START Task material
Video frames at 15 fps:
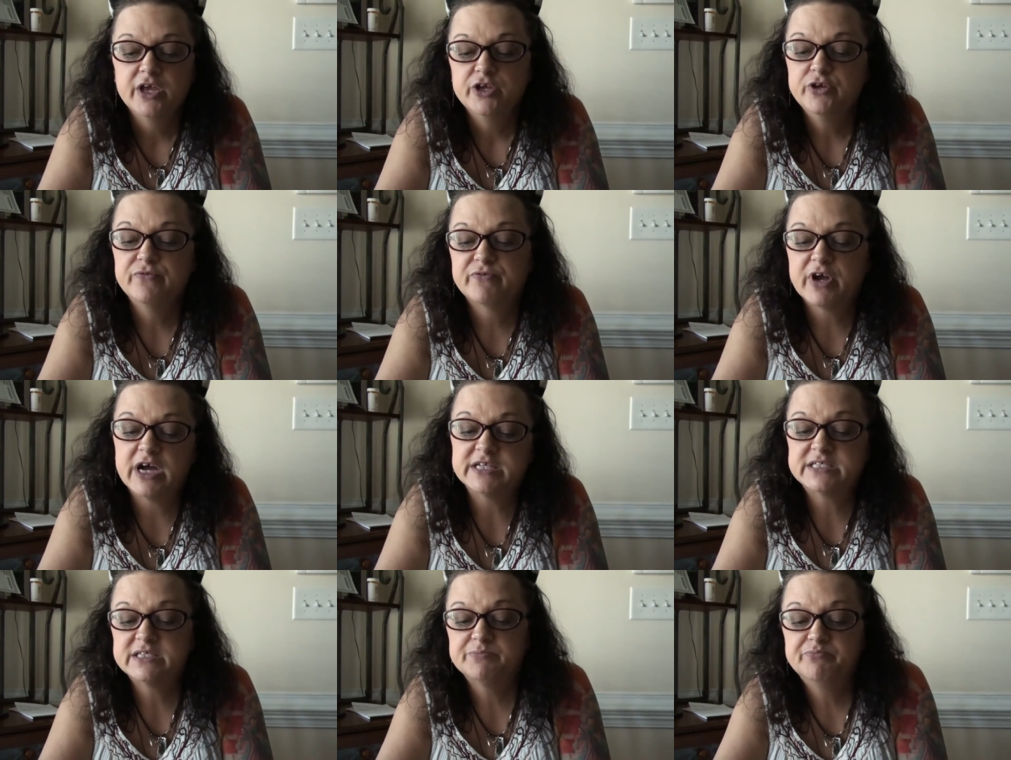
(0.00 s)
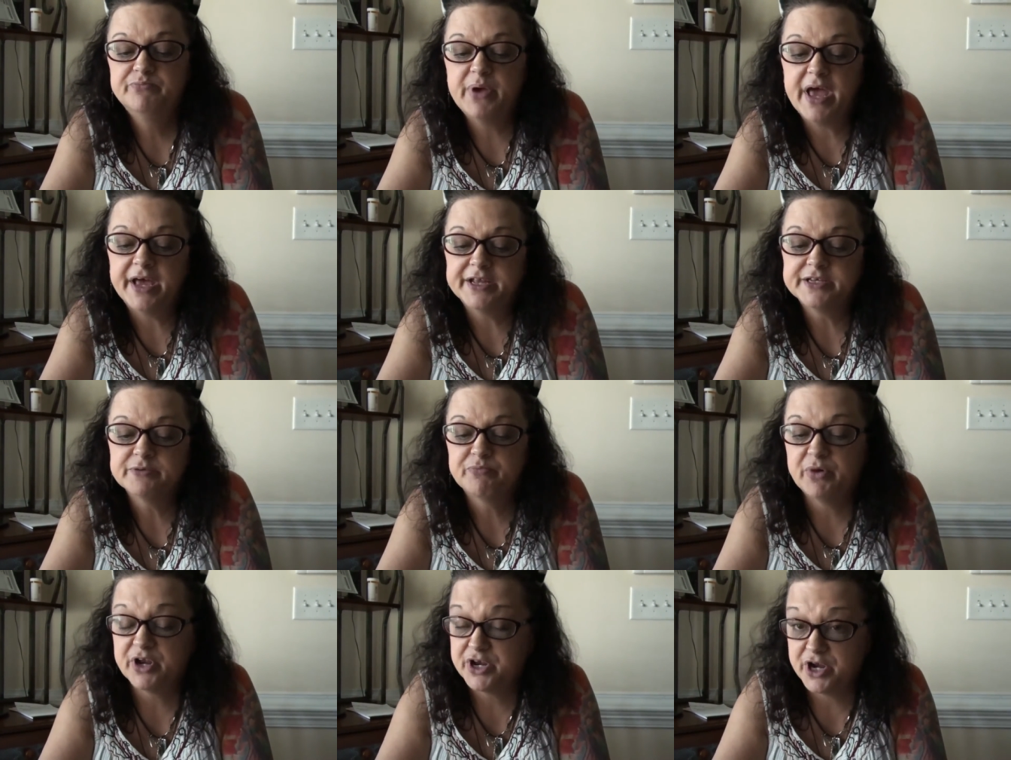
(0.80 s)
You've got to bend
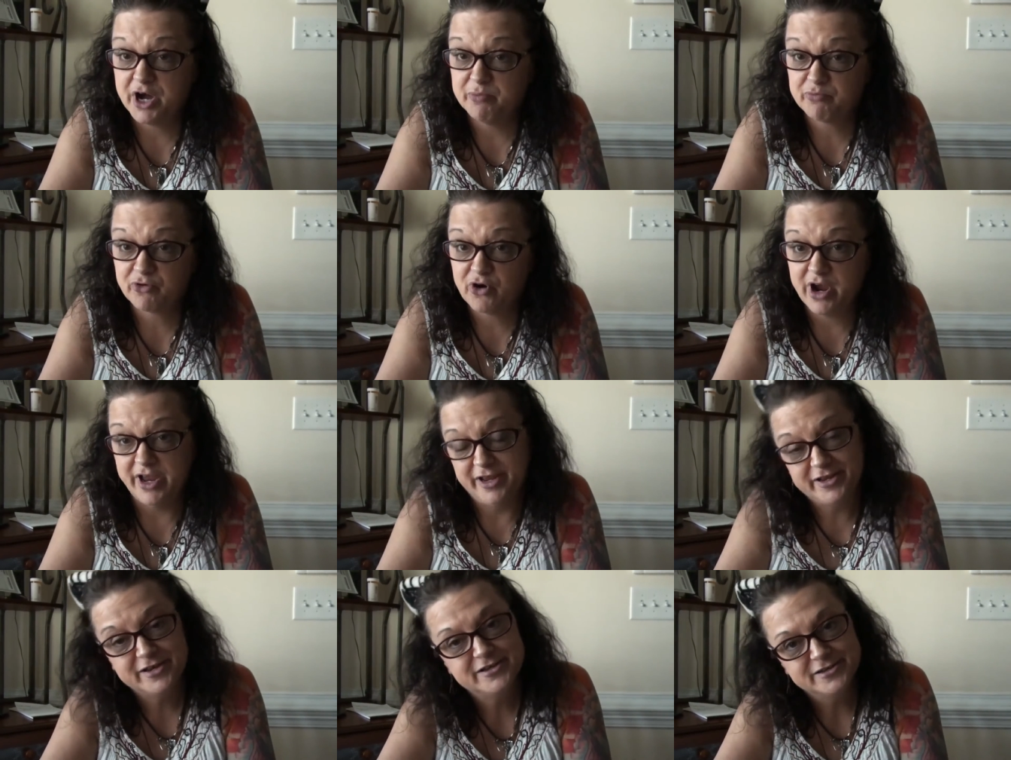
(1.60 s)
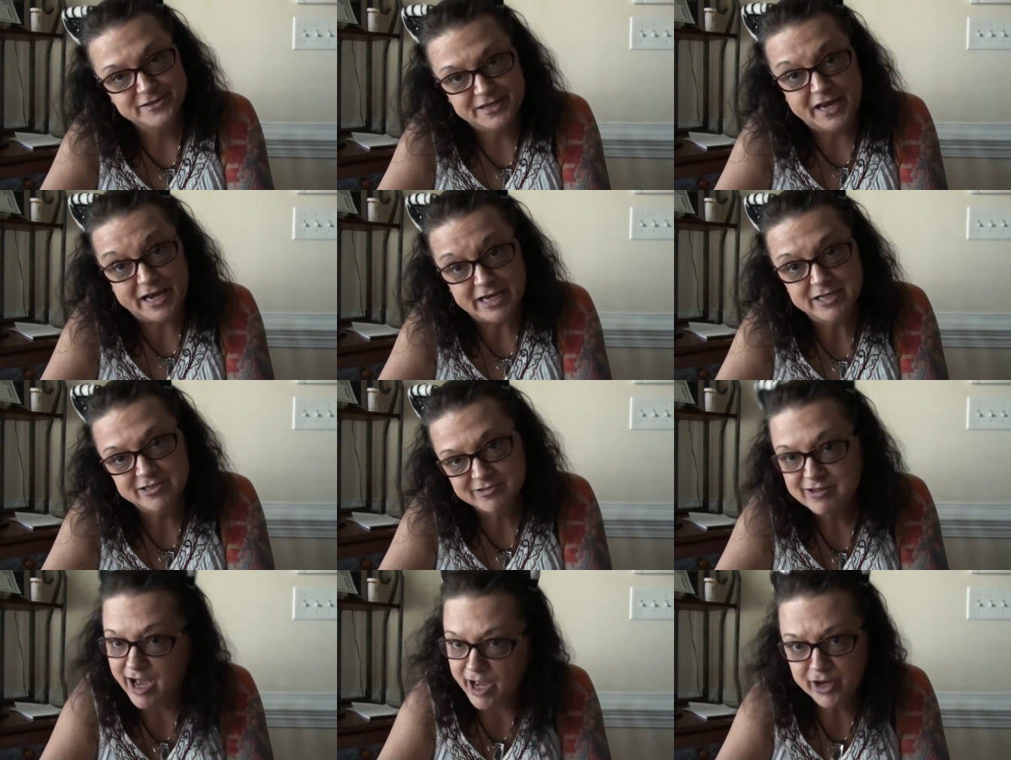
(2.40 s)
but not break. Yeah,
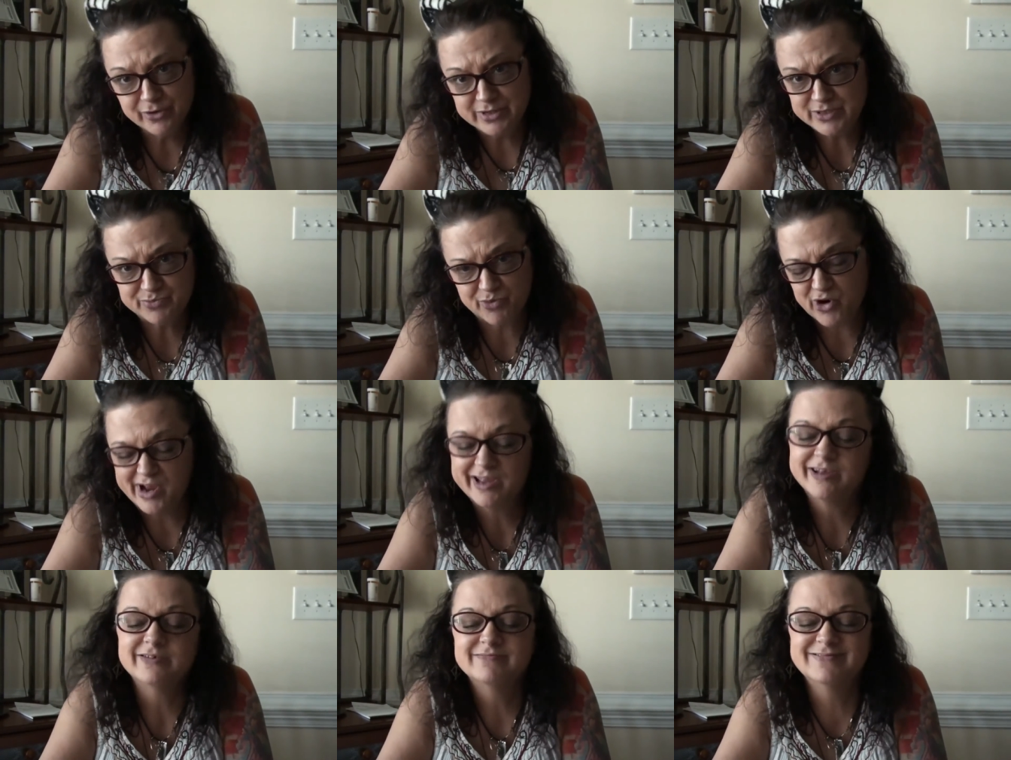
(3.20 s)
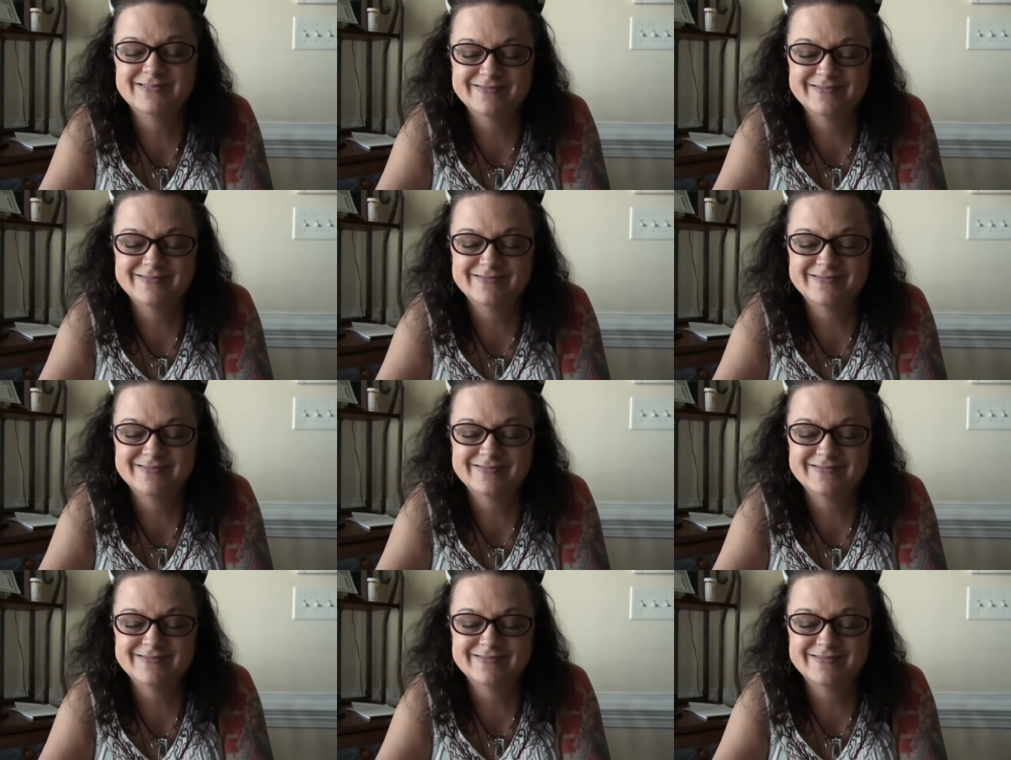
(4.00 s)
I always break.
END Task material
Your task.
The records above must be output exactly, except for their pictures.

Solution to the problem.
Video frames at 15 fps:
(0.00 s)
(0.80 s)
You've got to bend
(1.60 s)
(2.40 s)
but not break. Yeah,
(3.20 s)
(4.00 s)
I always break.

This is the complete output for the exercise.